The Japanese forces allowed the Americans to land because they had already dug in on higher ground. The battleship Pennsylvania pounded the Japanese positions, but not decisively. There were approximately 2,600 Japanese fighters facing a force of around 16,000 American troops. The Americans faced constant sniper fire and had to go from cave to cave, eliminating two-man Japanese teams, one at a time. This was slow work, and the entire battle took 19 days. When the American forces thought they had eliminated the Japanese dug-in defenses, they were surprised by a desperate last-minute banzai charge, as Japanese soldiers overran their camp and broke through to the rear echelon soldiers. Furious hand-to-hand combat broke out, and when it was over the Japanese forces were finished.
Only 28 Japanese soldiers were captured. Over 2,350 were buried, and hundreds more had likely been killed (and buried) by the naval and air barrage preceding the invasion. On the American side, 580 were killed and the total casualty list was just under 4,000. It was a brutal fight in extreme conditions, which is why it deserves some sort of remembrance on its seventieth anniversary this month.
Japan capturing and holding the Aleutian Islands could have had very significant consequences in World War II. The battle to remove them and regain American control was equally as significant. American bombers attacked Japan directly from the Aleutians only months later. If Japan had been allowed to establish a major military presence in the Aleutians, they could have done the same thing to Seattle and San Francisco.
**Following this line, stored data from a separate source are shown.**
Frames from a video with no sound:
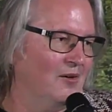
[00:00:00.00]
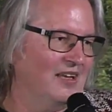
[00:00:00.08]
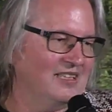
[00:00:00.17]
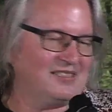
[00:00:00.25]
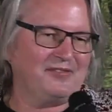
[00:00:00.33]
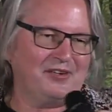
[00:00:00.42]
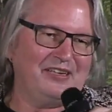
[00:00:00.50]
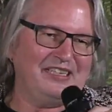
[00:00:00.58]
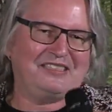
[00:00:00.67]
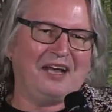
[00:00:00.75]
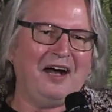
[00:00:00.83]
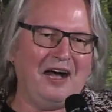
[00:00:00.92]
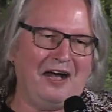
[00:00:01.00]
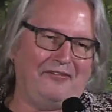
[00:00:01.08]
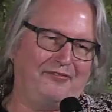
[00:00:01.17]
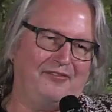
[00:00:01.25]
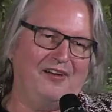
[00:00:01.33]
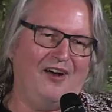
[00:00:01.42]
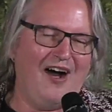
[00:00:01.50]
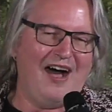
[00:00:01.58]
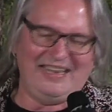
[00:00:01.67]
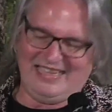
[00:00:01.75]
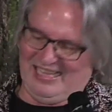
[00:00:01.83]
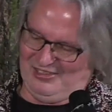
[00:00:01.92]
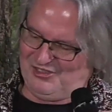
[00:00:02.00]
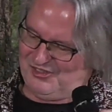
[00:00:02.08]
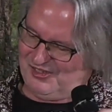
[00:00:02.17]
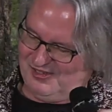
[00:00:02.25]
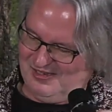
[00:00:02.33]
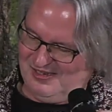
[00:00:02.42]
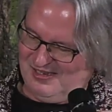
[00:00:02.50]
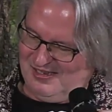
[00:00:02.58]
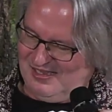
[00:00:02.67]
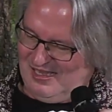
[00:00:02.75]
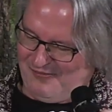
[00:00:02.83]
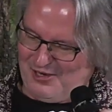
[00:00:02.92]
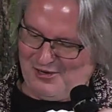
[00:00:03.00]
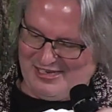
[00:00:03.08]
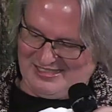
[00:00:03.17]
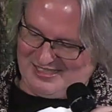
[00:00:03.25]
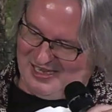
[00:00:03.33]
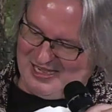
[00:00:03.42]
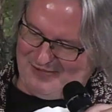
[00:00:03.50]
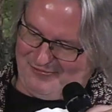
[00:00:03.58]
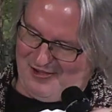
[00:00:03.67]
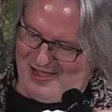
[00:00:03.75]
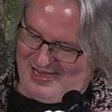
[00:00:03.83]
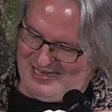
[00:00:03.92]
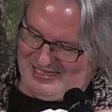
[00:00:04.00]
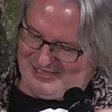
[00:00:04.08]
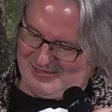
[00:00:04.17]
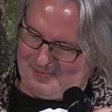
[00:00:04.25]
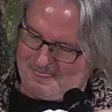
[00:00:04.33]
It's a very tough audience, a very tough audience.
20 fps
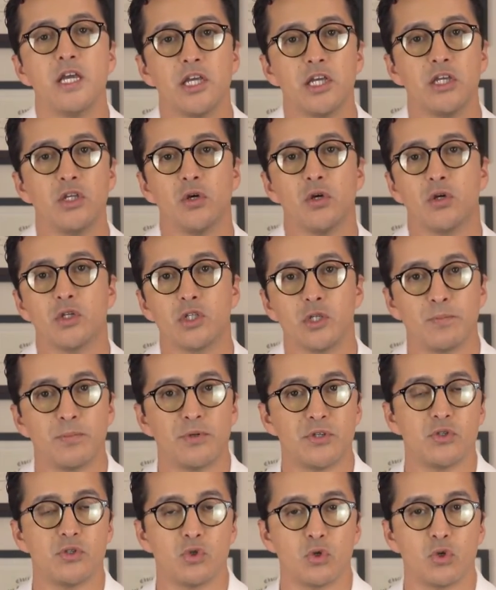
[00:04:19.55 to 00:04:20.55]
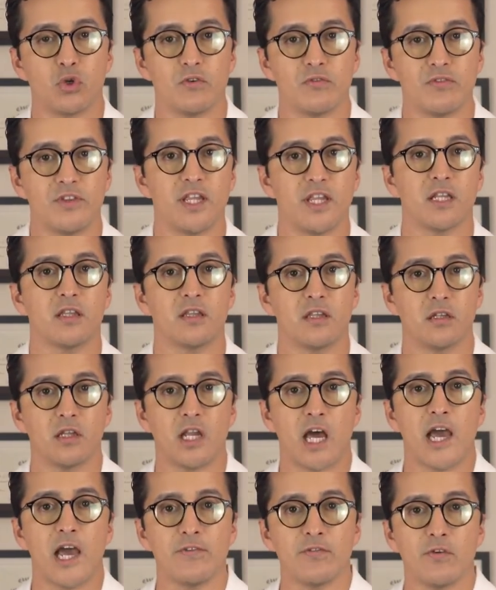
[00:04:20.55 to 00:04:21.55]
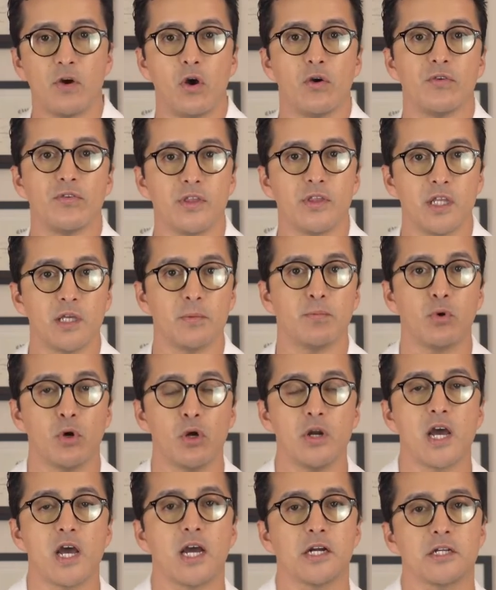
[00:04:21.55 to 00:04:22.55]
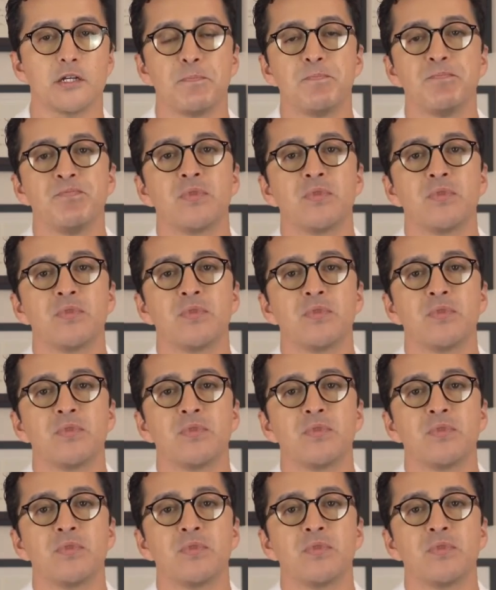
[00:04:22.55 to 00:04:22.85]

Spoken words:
in order to preserve the life of the product.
Perhaps. Although looking at their position on a globe shows how strategically important this island chain is, what it does not show is the horrendous weather conditions. Fog, rain, wind, and storms are the norm for the Aleutians -- which makes for very irregular and unreliable flight conditions for the airplanes and technology which existed at the time. While the islands' military and geographical importance cannot be denied, an airfield you can only fly out of perhaps one day every week or two is going to make planning offensive campaigns almost impossible. Coordination with other attacks or forces would not be easy, either.
Thankfully, we can only speculate and ask "What if?" sorts of questions about how important the Aleutian Islands would have been to the Japanese military. Because after the defeat on Attu, the Japanese pulled all their forces off Kiska Island by the end of the summer. There was no Battle of Kiska, because there was no one left to fight by the time the American forces got there.
Still, since American territory being held by enemies in wartime is such a rarity, you'd think the Battle of Attu would at least be remembered today. The Battle of Midway, for instance, has had many movies made about it and is generally well-known. But not, for some reason, the Battle of Attu. Starting this Saturday through the end of the month, I'll at least be marking seventy years since foreign troops occupied a small piece of America, and remembering the brave soldiers who fought to reclaim such a vitally important bit of real estate.